Should you watch Netflix’s The Chair?
While the series highlights many of the problems currently facing university English departments, it offers very few solutions.
From its depictions of institutional, disciplinary, and intra-departmental politics to its complex rendering of individual characters, the Netflix English-department-based dramedy The Chair presents a startlingly familiar picture of what it’s like to work in an English department. However, as well-written and movingly acted as The Chair is, I found watching it uncomfortable, awkward, and even painful at times. Not because it strikes any false notes in its portrayal of an English department; its portrayal of English as a discipline is realistic, if problematic. Ultimately, however, the show’s main strength is its ability, as a popular text, to bring ongoing discussions of structural inequality within the academy into public discourse.
I work at a Canadian, teaching-focused, primarily undergraduate regional university unlike the Ivy League institution evoked in The Chair, and – even more significantly – unlike Sandra Oh’s character, Professor Ji-Yoon Kim, I am not a racialized professor. But much about the way the show represents academic life was recognizable to me from my own experiences and my awareness of life at other universities. I bristled at the mention of budget cuts; I squirmed through awkward interactions between new and senior professors; I cringed at the mid-career professor’s refusal to take responsibility for the implications of his free speech.
But the main question I had while I was watching it – aside from why Dr. Kim would quote Harold Bloom in a complimentary way – is: who is this show for? If its imagined viewers were those of us who teach in English departments, what does it have to offer besides re-enactments of situations we have already lived through?
Certainly, the way the department is represented makes it unclear why anyone would want to teach English or take an English class. The faculty is stubbornly deadlocked along gendered, generational, racial and even pedagogical lines. Any progress gained in the appointment of Dr. Kim, the first female and first Asian English department chair at Pembroke University, and the hiring of bright young Black scholar Yaz McKay, is lost by the end of the series. In all but a handful of scenes, students are figured as obstacles or threats; shrill, rash, hinting at impropriety and endangering careers. Teaching is a source of precious little joy. The series presents only two full-throated arguments for why literature matters, both delivered under dubious (if entertaining) circumstances: Joan Hambling’s public attack on a student who left her a bad review on RateMyProfessor.com; Bill Dobson’s self-defence at his disciplinary hearing after refusing to apologize for giving a Nazi salute in the classroom.
From the first scene, which features Dr. Kim falling off a broken chair in a rather heavy-handed visual metaphor, it’s clear the writing is geared towards throwing her into as many irresolvable situations as it can to maximize the narrative tension. This strategy works to reveal her character, but it is sadly not an unrealistic portrayal of the experiences of people of colour in positions of power within the academy. It was immensely frustrating to witness the complacency and complicity of privileged characters, as their colleagues struggle to succeed within a system designed to derail them.

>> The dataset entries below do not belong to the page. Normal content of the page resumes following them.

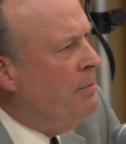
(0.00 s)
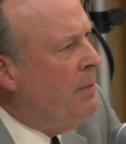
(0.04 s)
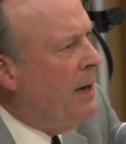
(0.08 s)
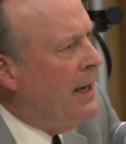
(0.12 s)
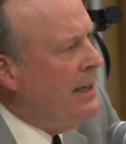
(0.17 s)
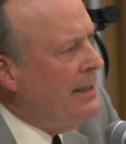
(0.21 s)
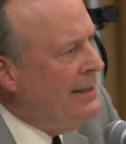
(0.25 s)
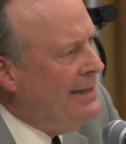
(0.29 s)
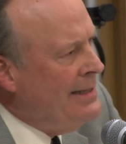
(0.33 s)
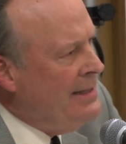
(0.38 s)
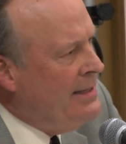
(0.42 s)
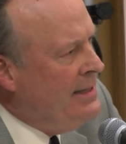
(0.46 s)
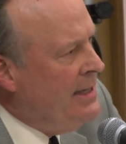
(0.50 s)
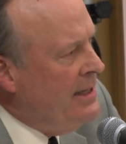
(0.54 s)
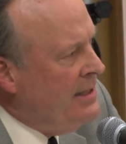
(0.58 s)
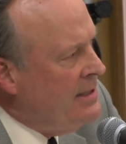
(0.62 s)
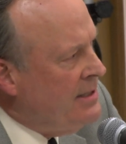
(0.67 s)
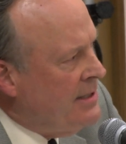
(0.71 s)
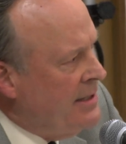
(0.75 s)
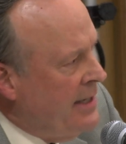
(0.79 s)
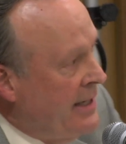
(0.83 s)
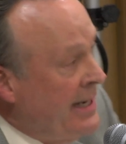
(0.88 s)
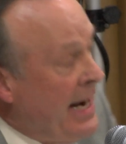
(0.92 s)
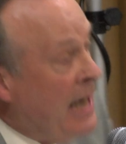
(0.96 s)
by
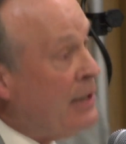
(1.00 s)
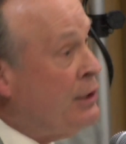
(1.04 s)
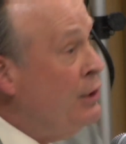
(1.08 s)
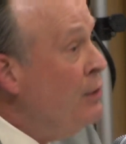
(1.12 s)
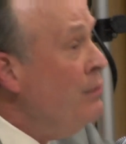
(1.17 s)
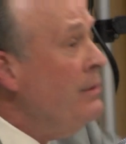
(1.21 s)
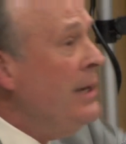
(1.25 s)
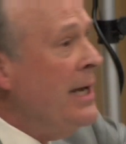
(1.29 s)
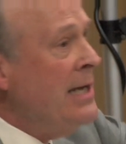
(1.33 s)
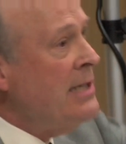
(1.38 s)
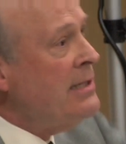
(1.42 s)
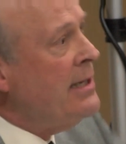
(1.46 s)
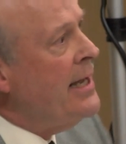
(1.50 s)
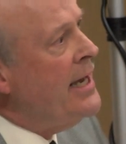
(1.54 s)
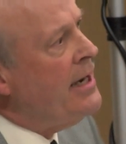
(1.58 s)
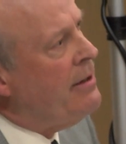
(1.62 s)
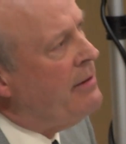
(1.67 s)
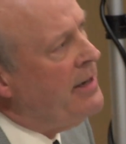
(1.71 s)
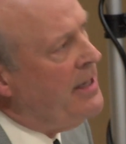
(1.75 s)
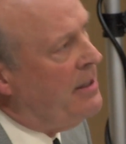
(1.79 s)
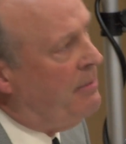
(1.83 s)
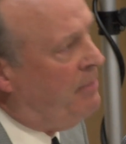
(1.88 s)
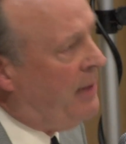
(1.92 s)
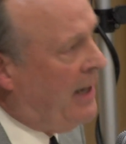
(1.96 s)
Disney. Now, 2 days later,
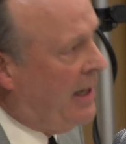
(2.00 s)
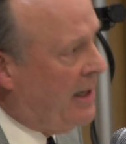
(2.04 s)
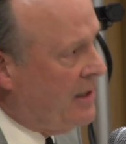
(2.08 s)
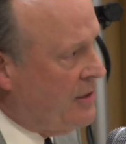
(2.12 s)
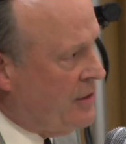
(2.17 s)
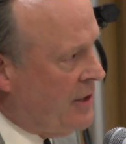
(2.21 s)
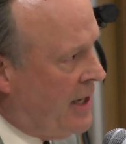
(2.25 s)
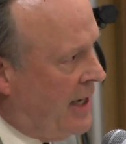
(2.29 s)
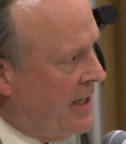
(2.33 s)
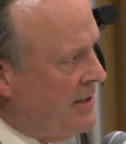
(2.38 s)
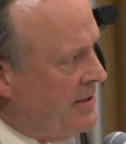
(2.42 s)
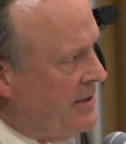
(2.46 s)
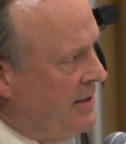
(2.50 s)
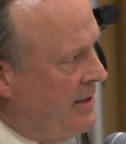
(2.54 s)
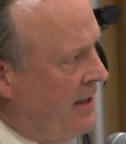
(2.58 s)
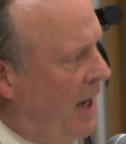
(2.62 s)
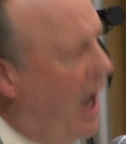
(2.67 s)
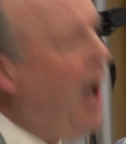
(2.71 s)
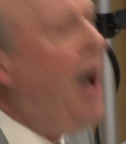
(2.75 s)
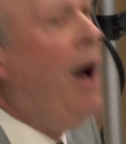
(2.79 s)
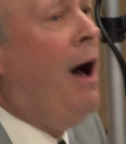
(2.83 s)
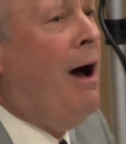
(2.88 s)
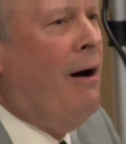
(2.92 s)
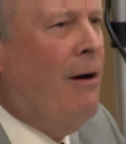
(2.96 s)
he apologized.
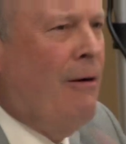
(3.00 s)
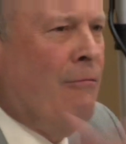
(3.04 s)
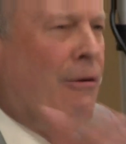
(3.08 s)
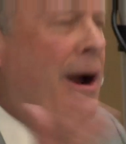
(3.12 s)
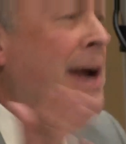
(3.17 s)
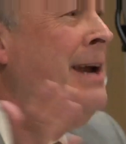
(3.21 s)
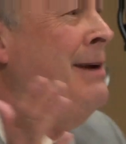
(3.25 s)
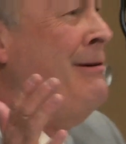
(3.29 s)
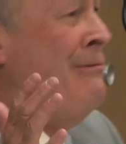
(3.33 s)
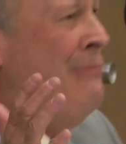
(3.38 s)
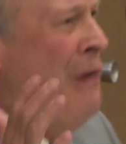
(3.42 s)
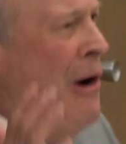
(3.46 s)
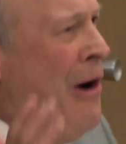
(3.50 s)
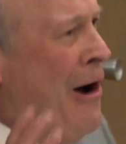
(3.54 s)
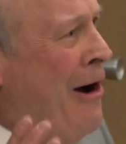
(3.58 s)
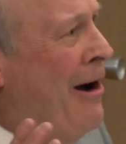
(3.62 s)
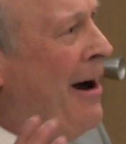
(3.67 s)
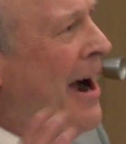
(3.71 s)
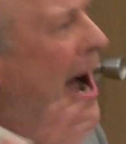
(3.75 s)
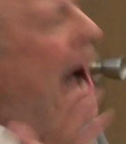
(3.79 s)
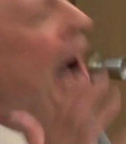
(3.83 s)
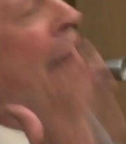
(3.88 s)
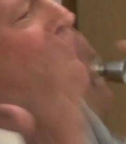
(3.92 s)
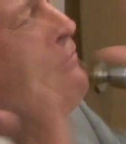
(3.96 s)
Oh, right and wrong. I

I was exasperated with the conclusion, which depicts the rolling back of long-overdue progress and the triumph of regressive forces.
At first, I thought the show offered a kind of schadenfreude for those who imagine English as a discipline comfortably ensconced in the ivory tower rather than any lesson for those of us who teach in English departments. But it is powerful to see a popular Netflix show dramatize for a non-academic audience the struggles and discussions many academics are engaged in at the moment around what equity, diversity and inclusion look like in our departments and our institutions. What do we teach? How do we teach it? Who do we teach it to? Who gets to teach? Who has power? Who is left out of the conversation? Whose interests are we serving?
Literature itself is not the issue; in fact, as the show demonstrates, in the right hands, studying literature can open space for discussions about identity, power, and empathy that provoke us to awareness and action. But the series’ tragic conclusion also makes clear to a broad general audience that English departments are part of larger institutions with deep roots in social injustice whose function has historically been to preserve and replicate systems of oppression. Filling positions of power in a fundamentally broken system with the very people that it has oppressed does not constitute meaningful progress. As the narrative arc of The Chair shows us, the institutions themselves must be radically re-imagined.
Heather McAlpine is an associate professor in the department of English at the University of the Fraser Valley.